SHRiMP on Helix
SHRiMP is a software package for aligning genomic reads against a target genome. It was primarily developed with the multitudinous short reads of next generation sequencing machines in mind, as well as Applied Biosystem's colourspace genomic representation.
SHRiMP was originally designed and written by Michael Brudno and Stephen M. Rumble, with considerable input and testing by the SidowLab. Since then, Adrian Dalca, Marc Fiume and Vladimir Yanovsky have made considerable contributions to probability calculations and 2-pass SMS mapping algorithms. Matei David has joined the project with the 1.3.0 release. The latest version, 2.0, included significant contributions by Daniel Lister and Michael Dzamba. The authors may be contacted via e-mail at: shrimp at cs.toronto.edu.
How To Use
The following example takes about 30 minutes to finish on Helix using 2 threads (-N 2). If you have multiple runs (such as 4 runs) or longer runs (such as > 1 hours), apply for a Biowulf account (which comes free with helix account) and run your jobs on Biowulf cluster. See SHRiMP on biowulf.

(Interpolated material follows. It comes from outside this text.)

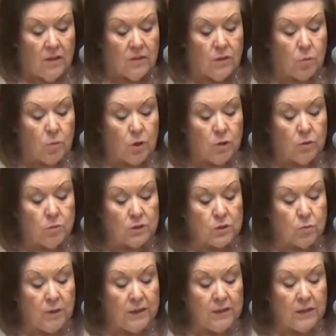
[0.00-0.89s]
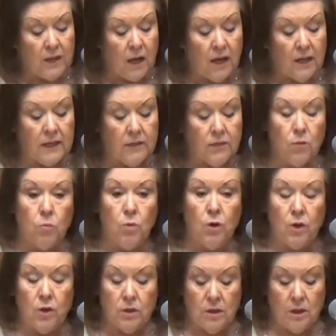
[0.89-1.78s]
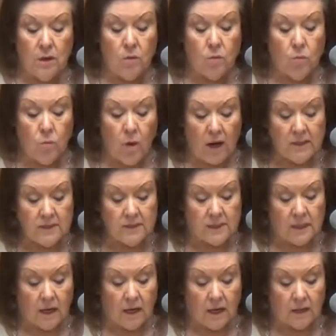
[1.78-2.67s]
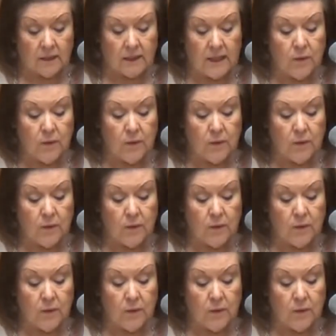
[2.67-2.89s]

The Word was with God, and the Word was God.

The two sample input files below can be copied from /usr/local/src/shrimp/example:
See 'README' file below to estimate RAM requirement for your job.
% mkdir /data/user/shrimp/run1;cd /data/user/shrimp/run1 $ cp /usr/local/src/shrimp/example/* . $ /usr/local/shrimp/bin/gmapper-cs test_S1_F3.csfasta ch11_12_validated.fasta -N 2 -o 5 -h 80% >map.out 2>map.log
For this example, about 5-6 gb of memory is used.